Both of us absorb the curious fact that the fire should start not in the kitchen, nor the bakery, nor even in the hall where there are great fires always burning, but in the wardrobe rooms where the strictest watch is kept, where the only naked flames are the candles, which are lit when the seamstresses are at work and doused when they leave for the evening.

“I suppose,” I observe, “that since the king thinks that your husband is dead, he will not look for him.”

She is very still as she takes in this thought, then she looks up at me. “Your Grace: the king holds our son, my little boy. I could not leave without him. And my husband will not leave without us. I see that he has a chance to escape, but I don’t even have to ask him what he will do; he would never leave without us. He would have to be carried out half-dead to go without us.”

“It may be that this chance has come from God,” I point out. “A fire, confusion, and the expectation of his death.”

She meets my eyes. “He loves his son, and he loves me,” she says. “He is as honorable . . . as honorable as any prince. And he has come home now. He will not run away again.”

Gently, I touch her hand. “Then he had better reappear soon, with some explanation,” I advise her shortly, and I walk away from her to stand with my children, and promise them that their ponies will have been taken from their stables and are safely turned out in the damp winter fields.

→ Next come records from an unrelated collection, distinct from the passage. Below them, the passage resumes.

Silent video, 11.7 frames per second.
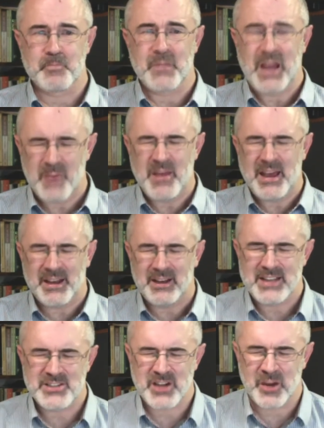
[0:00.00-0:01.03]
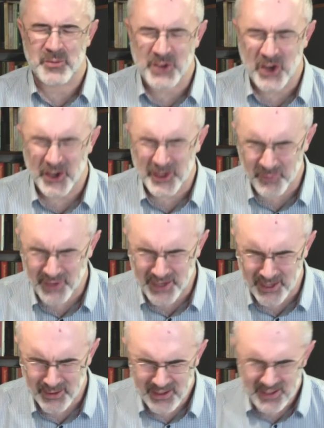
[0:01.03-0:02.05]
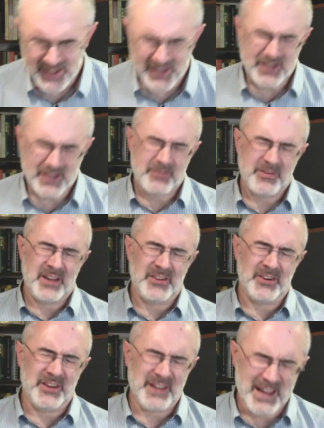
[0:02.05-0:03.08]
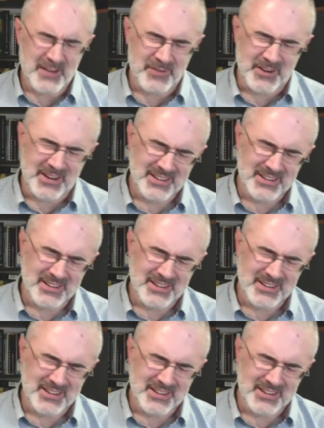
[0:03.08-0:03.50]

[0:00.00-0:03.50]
Amen. Let's come to God in prayer. Father in heaven,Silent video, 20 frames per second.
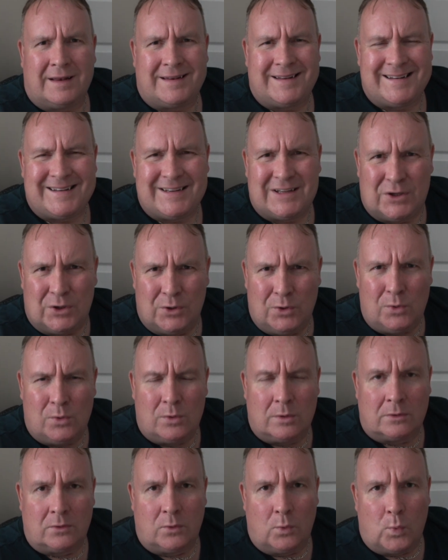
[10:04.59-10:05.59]
I did
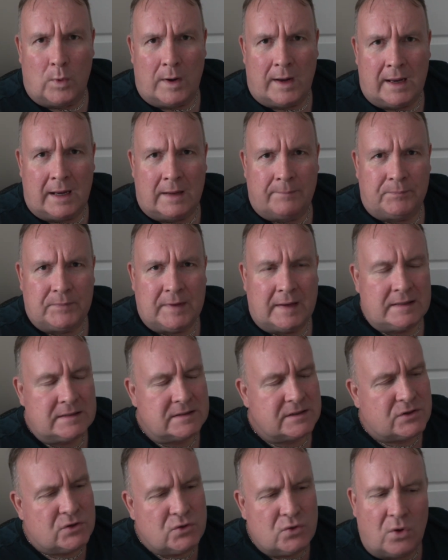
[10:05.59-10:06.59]
Google the wing.
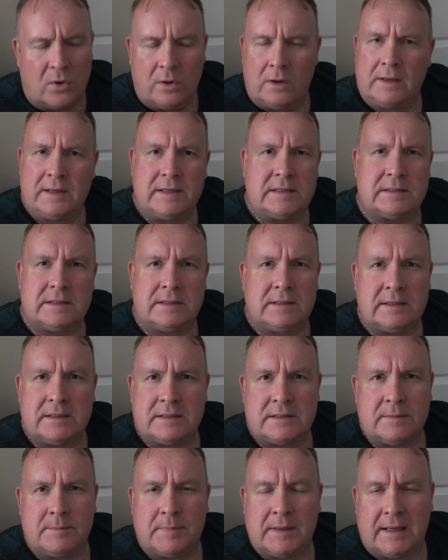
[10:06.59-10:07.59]
It's not listed
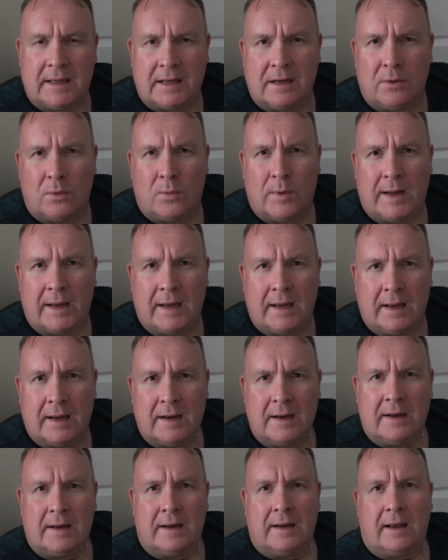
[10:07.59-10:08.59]
as a beginner wing.
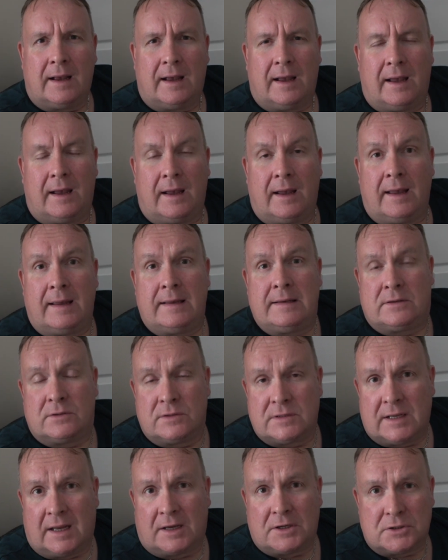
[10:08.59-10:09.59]
Uh, it
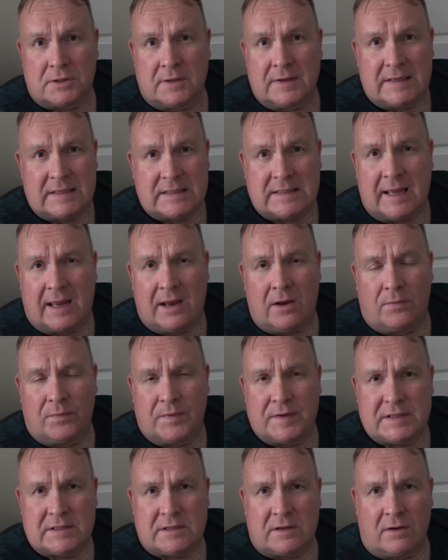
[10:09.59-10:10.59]
does actually say on
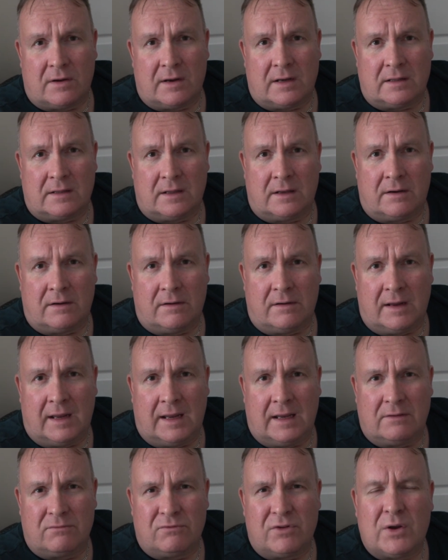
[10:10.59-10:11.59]
the site that
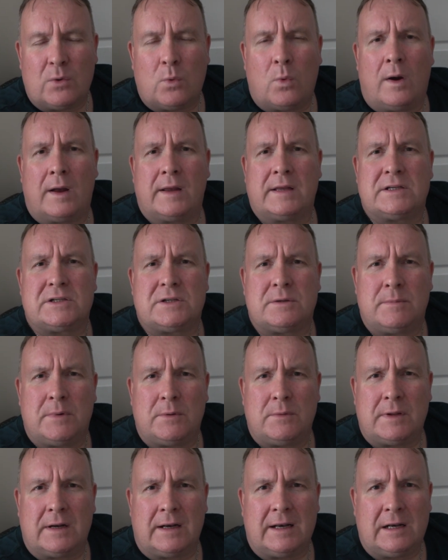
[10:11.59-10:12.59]
it requires
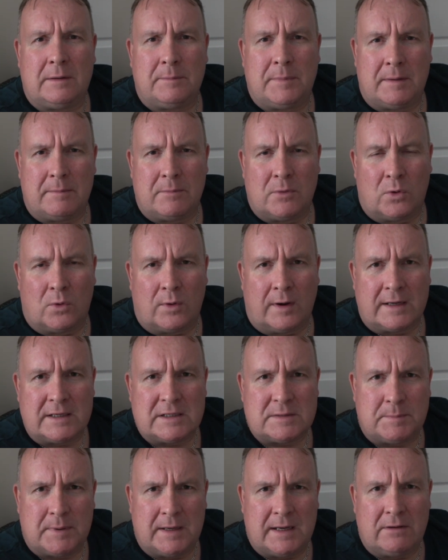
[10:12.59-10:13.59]
someone with a little bit more
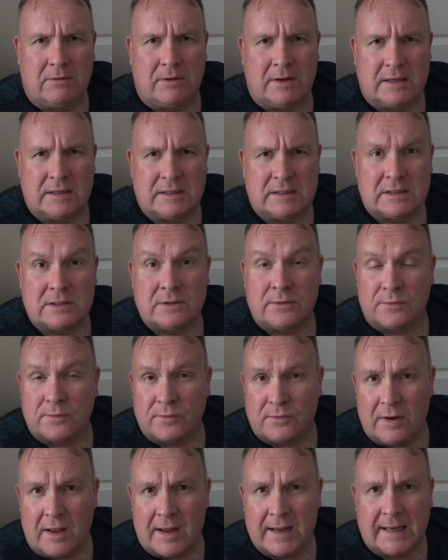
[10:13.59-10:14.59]
experience to
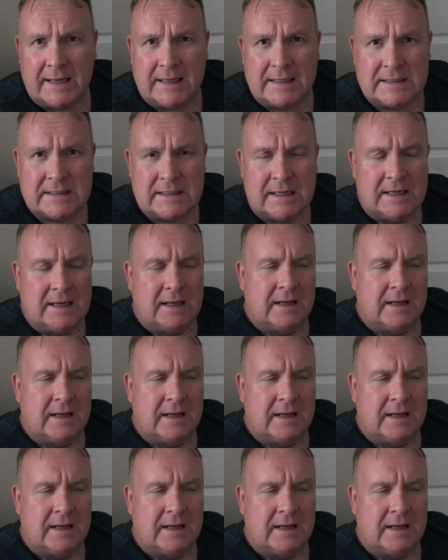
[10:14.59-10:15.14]
fly it.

In the morning the flames are doused down but the whole palace, even the gardens, smells terribly of wet timbers and dank smoke. The wardrobe rooms are the great storehouse of the palace and priceless treasures have been lost to the flames, not just the costly gowns and ceremonial costumes, but the jewels and the crowns, even the gold and silver plate for the table, some of the best pieces of furniture and stores of linen. Thousands of pounds of goods have been destroyed, and Henry pays men to sift through the embers for jewels and melted metals. They bring up all sorts of rescued objects, even the lead from the windows has melted and twisted out of shape. It is terrible what has been lost; it is amazing what has survived.

“How did Warbeck ever get out of this alive?” Lady Margaret bluntly demands of Henry, as the three of us stand, looking at the ruin that was the king’s apartments, the charred roof beams open to the sky still smoking over our heads. “How could he survive it?”

“He says that his door caught fire and he was able to kick it open,” Henry says shortly.

“How could he?” she asks. “How could he not die of the smoke? How could he not be burned? Someone must have let him out.”

“At least no one was killed,” I say. “It’s a miracle.”

The two of them look at me, their faces like a mirror of suspicion and fear. “Someone must have let him out.” The king repeats his mother’s accusation.

I wait.

“I shall make inquiry among the servants,” Henry swears. “I will not have a traitor in my palace, in my own wardrobe rooms, I will not be betrayed under my own roof. Whoever is protecting the boy, whoever is defending him, should take warning. Whoever saved him from the fire is a traitor, as he is. I have spared him so far, I will not spare him forever.” Suddenly he turns on me. “Do you know where he was?”